Interaction-aware Multi-agent Tracking and Probabilistic Behavior Prediction via Adversarial Learning

In order to enable high-quality decision making and motion planning of intelligent systems such as robotics and autonomous vehicles, accurate probabilistic predictions for surrounding interactive objects is a crucial prerequisite. Although many research studies have been devoted to making predictions on a single entity, it remains an open challenge to forecast future behaviors for multiple interactive agents simultaneously. In this work, we take advantage of the Generative Adversarial Network (GAN) due to its capability of distribution learning and propose a generic multi-agent probabilistic prediction and tracking framework which takes the interactions among multiple entities into account, in which all the entities are treated as a whole.
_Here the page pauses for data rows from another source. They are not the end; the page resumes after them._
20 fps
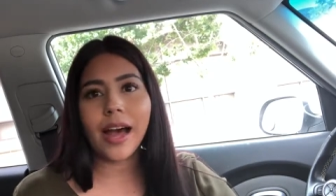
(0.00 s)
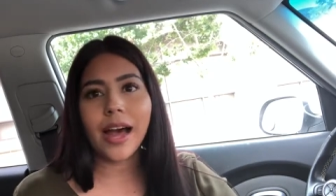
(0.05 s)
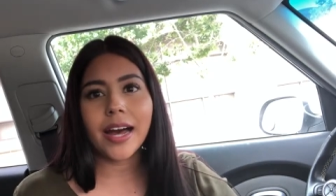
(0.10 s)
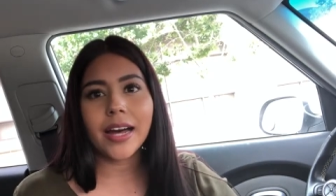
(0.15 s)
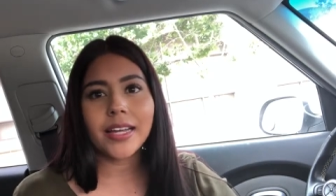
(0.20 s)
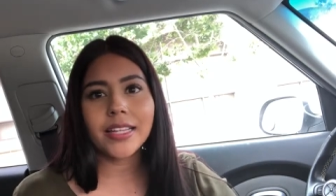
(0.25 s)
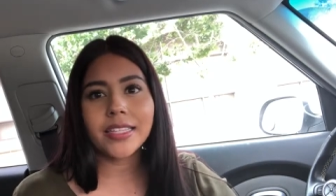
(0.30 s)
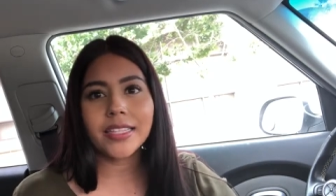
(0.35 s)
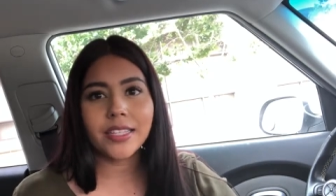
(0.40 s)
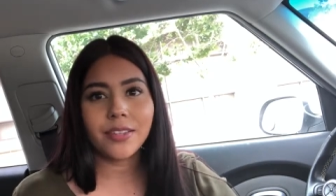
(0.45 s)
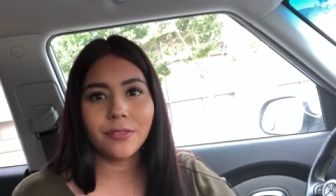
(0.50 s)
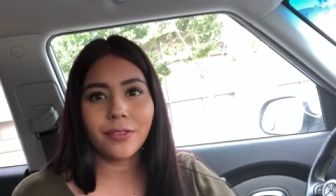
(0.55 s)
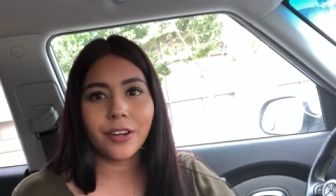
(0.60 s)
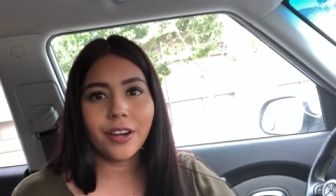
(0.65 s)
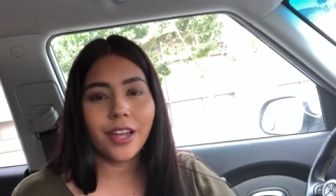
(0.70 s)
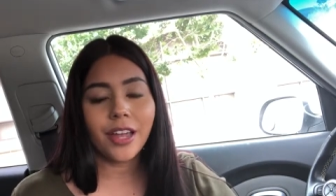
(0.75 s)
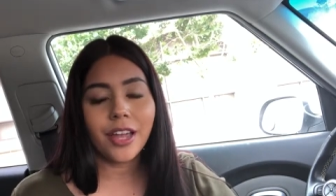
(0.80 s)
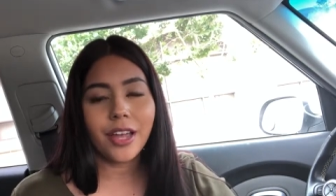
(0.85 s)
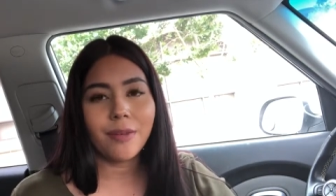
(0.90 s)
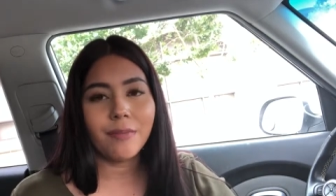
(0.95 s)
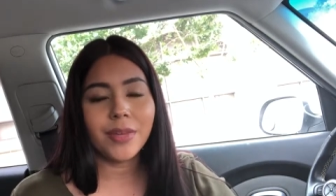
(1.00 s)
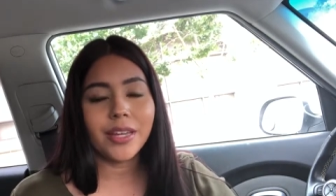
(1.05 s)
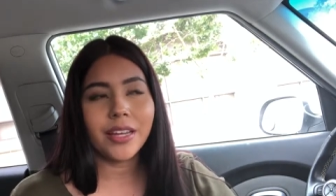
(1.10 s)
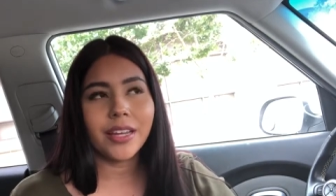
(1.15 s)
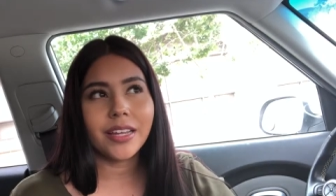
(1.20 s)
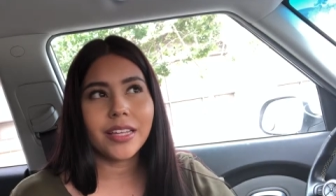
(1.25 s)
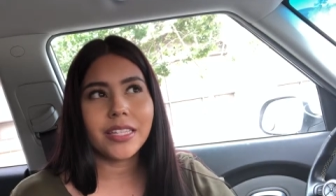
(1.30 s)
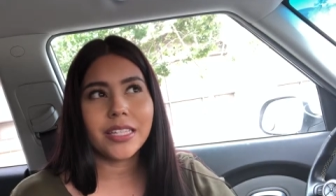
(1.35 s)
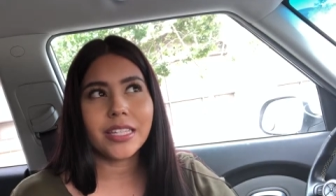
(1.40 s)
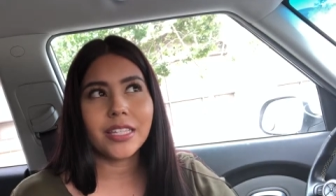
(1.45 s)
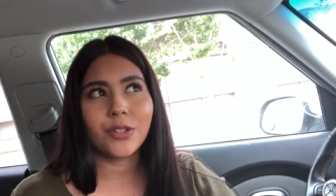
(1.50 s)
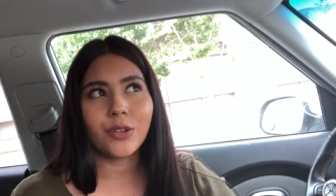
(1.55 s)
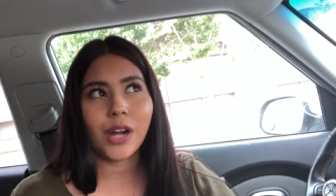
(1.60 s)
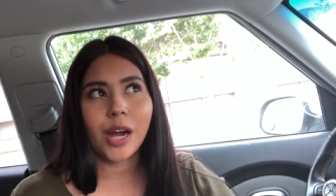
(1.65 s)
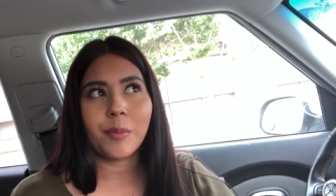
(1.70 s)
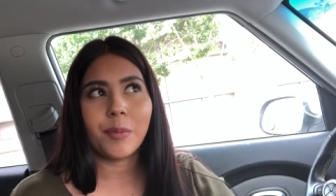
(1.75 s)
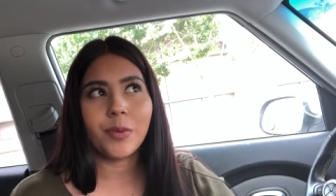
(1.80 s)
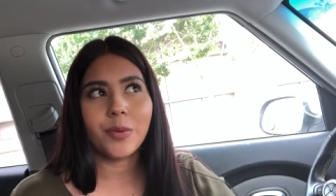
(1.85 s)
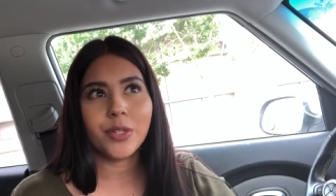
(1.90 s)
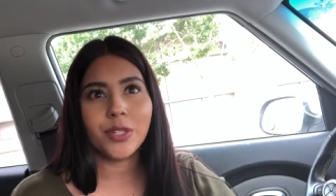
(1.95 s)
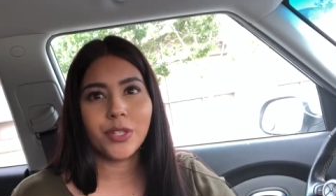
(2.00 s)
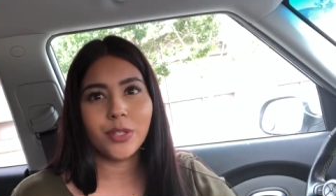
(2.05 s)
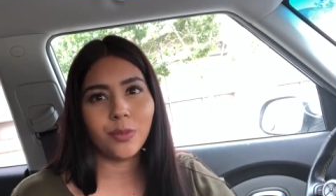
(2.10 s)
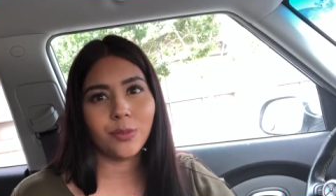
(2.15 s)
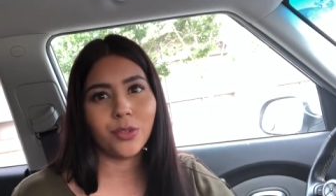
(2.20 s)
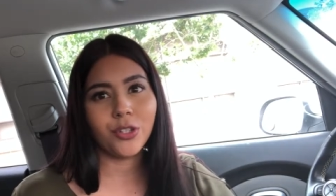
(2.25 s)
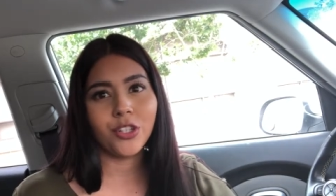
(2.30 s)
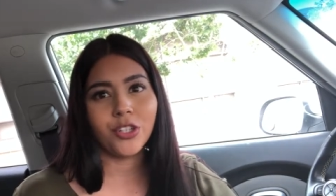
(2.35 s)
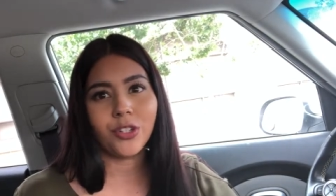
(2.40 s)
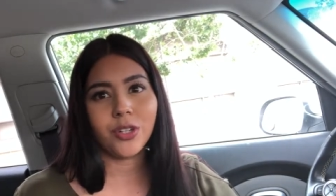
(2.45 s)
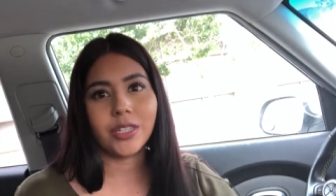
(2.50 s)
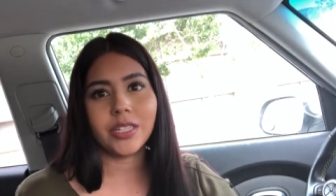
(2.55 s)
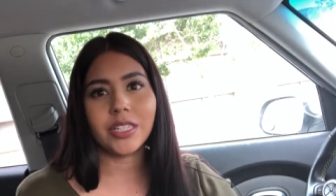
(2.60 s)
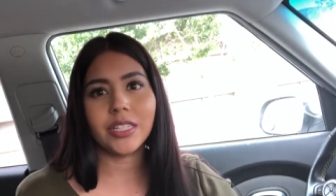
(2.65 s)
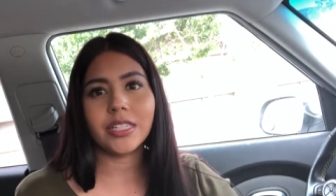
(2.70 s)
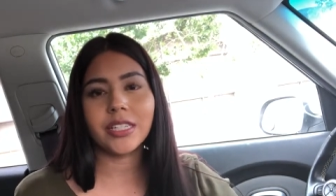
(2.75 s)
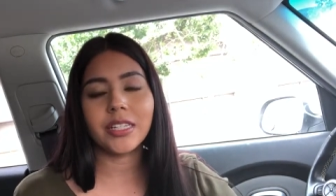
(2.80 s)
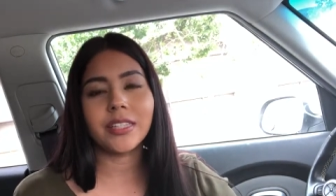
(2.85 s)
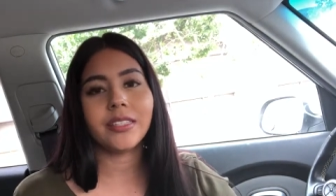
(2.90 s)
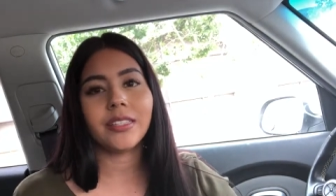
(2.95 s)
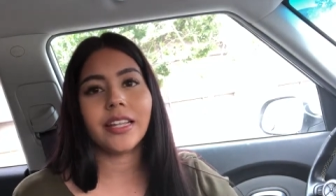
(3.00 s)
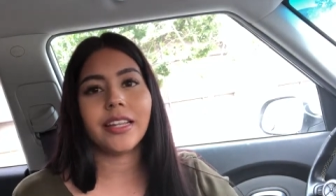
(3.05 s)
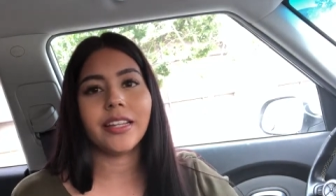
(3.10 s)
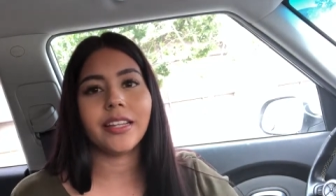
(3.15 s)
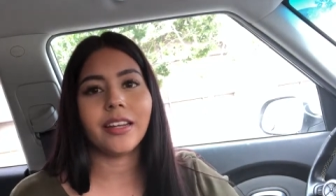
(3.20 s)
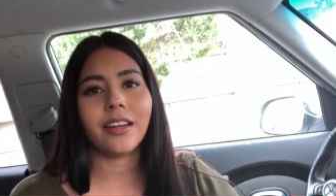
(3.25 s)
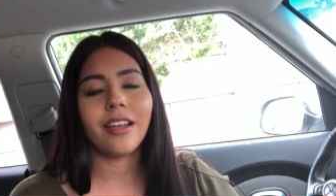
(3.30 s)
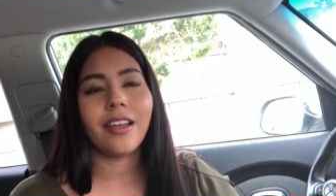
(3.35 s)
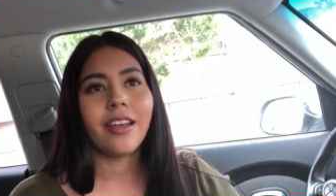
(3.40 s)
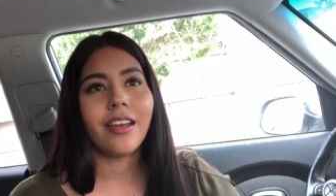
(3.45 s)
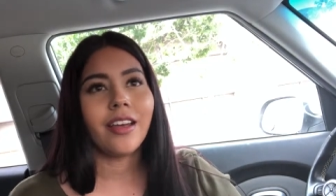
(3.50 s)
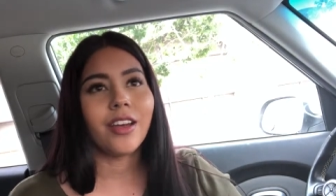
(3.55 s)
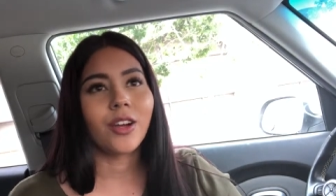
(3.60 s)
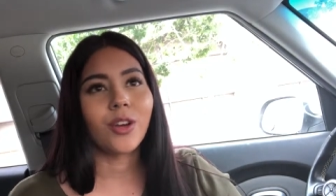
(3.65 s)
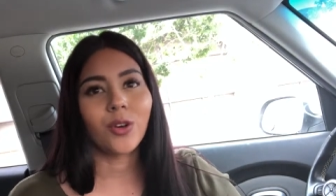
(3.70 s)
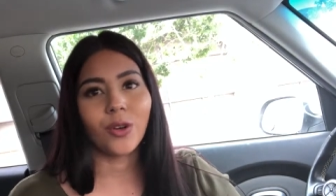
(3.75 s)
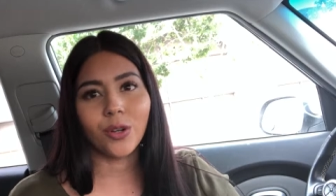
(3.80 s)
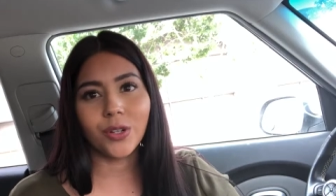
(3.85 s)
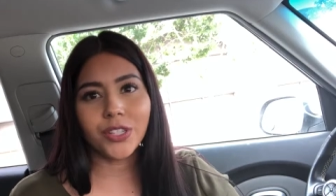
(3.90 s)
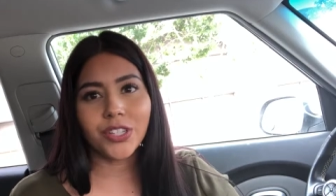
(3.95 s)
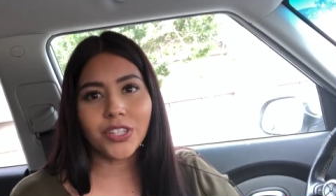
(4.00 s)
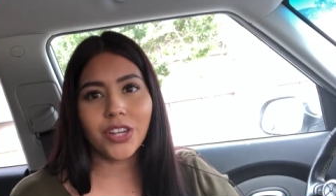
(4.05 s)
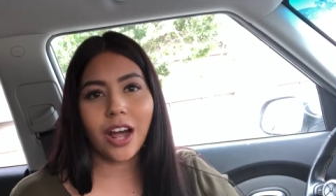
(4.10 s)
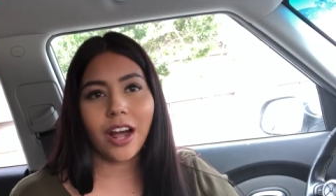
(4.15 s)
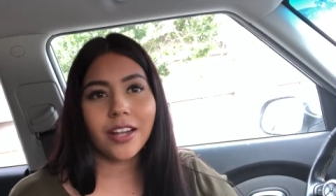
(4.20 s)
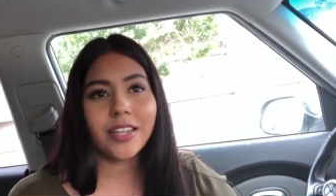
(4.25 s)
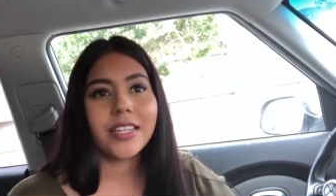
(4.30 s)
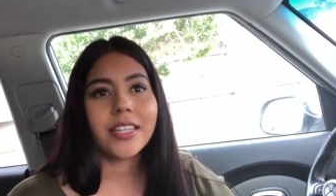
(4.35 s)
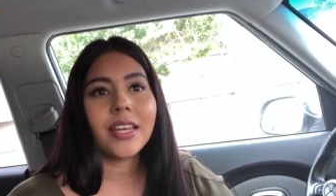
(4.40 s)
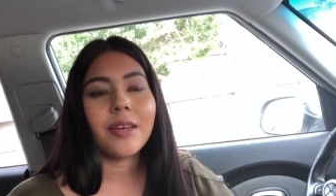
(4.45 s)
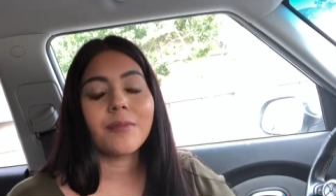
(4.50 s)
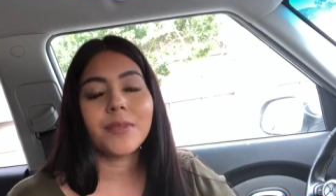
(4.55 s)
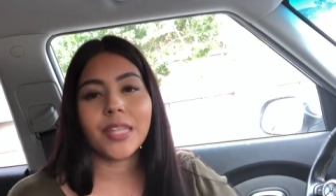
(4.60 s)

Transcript: ask for him because his grandma was super strict and didn't let girls talk to him.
However, since GAN is very hard to train, we make an empirical research and present the relationship between training performance and hyperparameter values with a numerical case study. The results imply that the proposed model can capture both the mean, variance and multi-modalities of the groundtruth distribution. Moreover, we apply the proposed approach to a real-world task of vehicle behavior prediction to demonstrate its effectiveness and accuracy. The results illustrate that the proposed model trained by adversarial learning can achieve a better prediction performance than other state-of-the-art models trained by traditional supervised learning which maximizes the data likelihood. The well-trained model can also be utilized as an implicit proposal distribution for particle filtered based Bayesian state estimation.